*Material for this task*
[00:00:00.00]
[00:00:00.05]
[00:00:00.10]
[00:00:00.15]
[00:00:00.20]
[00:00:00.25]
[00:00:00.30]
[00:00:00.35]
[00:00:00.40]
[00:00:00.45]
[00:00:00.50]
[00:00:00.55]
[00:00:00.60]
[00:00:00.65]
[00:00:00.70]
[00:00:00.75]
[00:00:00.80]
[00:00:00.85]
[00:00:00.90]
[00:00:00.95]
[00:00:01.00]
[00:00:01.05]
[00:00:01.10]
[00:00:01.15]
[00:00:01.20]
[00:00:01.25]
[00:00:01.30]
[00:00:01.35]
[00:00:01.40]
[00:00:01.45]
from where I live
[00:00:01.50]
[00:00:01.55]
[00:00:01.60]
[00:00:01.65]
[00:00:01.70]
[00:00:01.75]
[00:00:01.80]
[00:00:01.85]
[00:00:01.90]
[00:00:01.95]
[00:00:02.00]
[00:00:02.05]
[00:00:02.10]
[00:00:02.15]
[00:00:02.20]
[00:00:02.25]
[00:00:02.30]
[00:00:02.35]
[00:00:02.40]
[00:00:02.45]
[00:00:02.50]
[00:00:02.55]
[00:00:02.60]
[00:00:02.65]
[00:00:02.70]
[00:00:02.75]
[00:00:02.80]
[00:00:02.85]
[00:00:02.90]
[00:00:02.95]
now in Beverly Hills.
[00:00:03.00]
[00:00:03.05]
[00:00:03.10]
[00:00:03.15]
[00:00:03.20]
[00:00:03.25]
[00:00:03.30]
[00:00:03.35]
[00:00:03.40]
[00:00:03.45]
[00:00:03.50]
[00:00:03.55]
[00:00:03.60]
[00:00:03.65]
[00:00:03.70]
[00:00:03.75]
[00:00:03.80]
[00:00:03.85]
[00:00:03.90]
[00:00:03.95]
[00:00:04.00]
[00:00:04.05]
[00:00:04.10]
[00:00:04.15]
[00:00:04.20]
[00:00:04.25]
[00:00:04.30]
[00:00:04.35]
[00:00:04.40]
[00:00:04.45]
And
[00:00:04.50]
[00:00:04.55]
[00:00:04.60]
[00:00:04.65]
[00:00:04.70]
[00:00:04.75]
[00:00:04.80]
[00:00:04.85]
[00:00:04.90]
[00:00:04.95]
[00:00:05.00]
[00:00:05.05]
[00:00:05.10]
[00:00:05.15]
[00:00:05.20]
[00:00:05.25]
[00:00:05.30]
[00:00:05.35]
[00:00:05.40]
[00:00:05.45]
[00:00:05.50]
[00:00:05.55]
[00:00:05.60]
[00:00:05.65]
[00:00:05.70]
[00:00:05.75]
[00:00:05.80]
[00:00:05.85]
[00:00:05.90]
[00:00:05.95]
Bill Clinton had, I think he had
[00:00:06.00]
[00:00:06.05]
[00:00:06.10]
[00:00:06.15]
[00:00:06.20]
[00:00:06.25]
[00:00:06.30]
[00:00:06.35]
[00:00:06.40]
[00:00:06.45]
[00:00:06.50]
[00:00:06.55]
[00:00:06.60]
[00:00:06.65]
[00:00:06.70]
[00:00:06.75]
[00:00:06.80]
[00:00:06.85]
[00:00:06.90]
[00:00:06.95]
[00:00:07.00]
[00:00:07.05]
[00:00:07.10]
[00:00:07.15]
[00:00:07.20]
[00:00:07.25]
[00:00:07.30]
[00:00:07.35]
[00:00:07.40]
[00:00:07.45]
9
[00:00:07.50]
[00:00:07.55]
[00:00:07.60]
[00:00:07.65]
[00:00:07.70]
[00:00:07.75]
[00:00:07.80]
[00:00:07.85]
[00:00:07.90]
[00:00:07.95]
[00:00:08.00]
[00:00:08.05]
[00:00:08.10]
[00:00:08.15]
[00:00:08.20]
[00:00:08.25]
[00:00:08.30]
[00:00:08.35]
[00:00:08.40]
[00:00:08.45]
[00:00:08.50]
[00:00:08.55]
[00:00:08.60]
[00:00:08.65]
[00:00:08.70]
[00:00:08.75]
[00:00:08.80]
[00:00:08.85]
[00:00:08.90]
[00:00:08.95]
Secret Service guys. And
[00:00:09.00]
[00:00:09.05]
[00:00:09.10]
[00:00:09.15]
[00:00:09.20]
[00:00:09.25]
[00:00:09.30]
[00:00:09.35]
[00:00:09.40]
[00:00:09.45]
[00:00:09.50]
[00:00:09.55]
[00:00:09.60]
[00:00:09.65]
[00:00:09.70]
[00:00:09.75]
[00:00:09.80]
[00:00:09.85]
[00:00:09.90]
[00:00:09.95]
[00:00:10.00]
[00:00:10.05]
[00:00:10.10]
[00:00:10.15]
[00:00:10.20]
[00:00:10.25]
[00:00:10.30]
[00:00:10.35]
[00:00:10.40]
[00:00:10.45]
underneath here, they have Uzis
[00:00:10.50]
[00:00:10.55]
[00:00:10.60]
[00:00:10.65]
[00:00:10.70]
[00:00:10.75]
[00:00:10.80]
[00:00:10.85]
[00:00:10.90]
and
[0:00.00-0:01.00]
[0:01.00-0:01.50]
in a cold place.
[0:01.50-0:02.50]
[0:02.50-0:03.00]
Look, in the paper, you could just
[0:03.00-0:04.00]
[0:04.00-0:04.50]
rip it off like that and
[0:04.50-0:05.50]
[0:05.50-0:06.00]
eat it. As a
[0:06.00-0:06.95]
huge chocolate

*Work instructions*
An exact transcription of all the entries is needed.

*Solution to this exercise*
[00:00:00.00]
[00:00:00.05]
[00:00:00.10]
[00:00:00.15]
[00:00:00.20]
[00:00:00.25]
[00:00:00.30]
[00:00:00.35]
[00:00:00.40]
[00:00:00.45]
[00:00:00.50]
[00:00:00.55]
[00:00:00.60]
[00:00:00.65]
[00:00:00.70]
[00:00:00.75]
[00:00:00.80]
[00:00:00.85]
[00:00:00.90]
[00:00:00.95]
[00:00:01.00]
[00:00:01.05]
[00:00:01.10]
[00:00:01.15]
[00:00:01.20]
[00:00:01.25]
[00:00:01.30]
[00:00:01.35]
[00:00:01.40]
[00:00:01.45]
from where I live
[00:00:01.50]
[00:00:01.55]
[00:00:01.60]
[00:00:01.65]
[00:00:01.70]
[00:00:01.75]
[00:00:01.80]
[00:00:01.85]
[00:00:01.90]
[00:00:01.95]
[00:00:02.00]
[00:00:02.05]
[00:00:02.10]
[00:00:02.15]
[00:00:02.20]
[00:00:02.25]
[00:00:02.30]
[00:00:02.35]
[00:00:02.40]
[00:00:02.45]
[00:00:02.50]
[00:00:02.55]
[00:00:02.60]
[00:00:02.65]
[00:00:02.70]
[00:00:02.75]
[00:00:02.80]
[00:00:02.85]
[00:00:02.90]
[00:00:02.95]
now in Beverly Hills.
[00:00:03.00]
[00:00:03.05]
[00:00:03.10]
[00:00:03.15]
[00:00:03.20]
[00:00:03.25]
[00:00:03.30]
[00:00:03.35]
[00:00:03.40]
[00:00:03.45]
[00:00:03.50]
[00:00:03.55]
[00:00:03.60]
[00:00:03.65]
[00:00:03.70]
[00:00:03.75]
[00:00:03.80]
[00:00:03.85]
[00:00:03.90]
[00:00:03.95]
[00:00:04.00]
[00:00:04.05]
[00:00:04.10]
[00:00:04.15]
[00:00:04.20]
[00:00:04.25]
[00:00:04.30]
[00:00:04.35]
[00:00:04.40]
[00:00:04.45]
And
[00:00:04.50]
[00:00:04.55]
[00:00:04.60]
[00:00:04.65]
[00:00:04.70]
[00:00:04.75]
[00:00:04.80]
[00:00:04.85]
[00:00:04.90]
[00:00:04.95]
[00:00:05.00]
[00:00:05.05]
[00:00:05.10]
[00:00:05.15]
[00:00:05.20]
[00:00:05.25]
[00:00:05.30]
[00:00:05.35]
[00:00:05.40]
[00:00:05.45]
[00:00:05.50]
[00:00:05.55]
[00:00:05.60]
[00:00:05.65]
[00:00:05.70]
[00:00:05.75]
[00:00:05.80]
[00:00:05.85]
[00:00:05.90]
[00:00:05.95]
Bill Clinton had, I think he had
[00:00:06.00]
[00:00:06.05]
[00:00:06.10]
[00:00:06.15]
[00:00:06.20]
[00:00:06.25]
[00:00:06.30]
[00:00:06.35]
[00:00:06.40]
[00:00:06.45]
[00:00:06.50]
[00:00:06.55]
[00:00:06.60]
[00:00:06.65]
[00:00:06.70]
[00:00:06.75]
[00:00:06.80]
[00:00:06.85]
[00:00:06.90]
[00:00:06.95]
[00:00:07.00]
[00:00:07.05]
[00:00:07.10]
[00:00:07.15]
[00:00:07.20]
[00:00:07.25]
[00:00:07.30]
[00:00:07.35]
[00:00:07.40]
[00:00:07.45]
9
[00:00:07.50]
[00:00:07.55]
[00:00:07.60]
[00:00:07.65]
[00:00:07.70]
[00:00:07.75]
[00:00:07.80]
[00:00:07.85]
[00:00:07.90]
[00:00:07.95]
[00:00:08.00]
[00:00:08.05]
[00:00:08.10]
[00:00:08.15]
[00:00:08.20]
[00:00:08.25]
[00:00:08.30]
[00:00:08.35]
[00:00:08.40]
[00:00:08.45]
[00:00:08.50]
[00:00:08.55]
[00:00:08.60]
[00:00:08.65]
[00:00:08.70]
[00:00:08.75]
[00:00:08.80]
[00:00:08.85]
[00:00:08.90]
[00:00:08.95]
Secret Service guys. And
[00:00:09.00]
[00:00:09.05]
[00:00:09.10]
[00:00:09.15]
[00:00:09.20]
[00:00:09.25]
[00:00:09.30]
[00:00:09.35]
[00:00:09.40]
[00:00:09.45]
[00:00:09.50]
[00:00:09.55]
[00:00:09.60]
[00:00:09.65]
[00:00:09.70]
[00:00:09.75]
[00:00:09.80]
[00:00:09.85]
[00:00:09.90]
[00:00:09.95]
[00:00:10.00]
[00:00:10.05]
[00:00:10.10]
[00:00:10.15]
[00:00:10.20]
[00:00:10.25]
[00:00:10.30]
[00:00:10.35]
[00:00:10.40]
[00:00:10.45]
underneath here, they have Uzis
[00:00:10.50]
[00:00:10.55]
[00:00:10.60]
[00:00:10.65]
[00:00:10.70]
[00:00:10.75]
[00:00:10.80]
[00:00:10.85]
[00:00:10.90]
and
[0:00.00-0:01.00]
[0:01.00-0:01.50]
in a cold place.
[0:01.50-0:02.50]
[0:02.50-0:03.00]
Look, in the paper, you could just
[0:03.00-0:04.00]
[0:04.00-0:04.50]
rip it off like that and
[0:04.50-0:05.50]
[0:05.50-0:06.00]
eat it. As a
[0:06.00-0:06.95]
huge chocolate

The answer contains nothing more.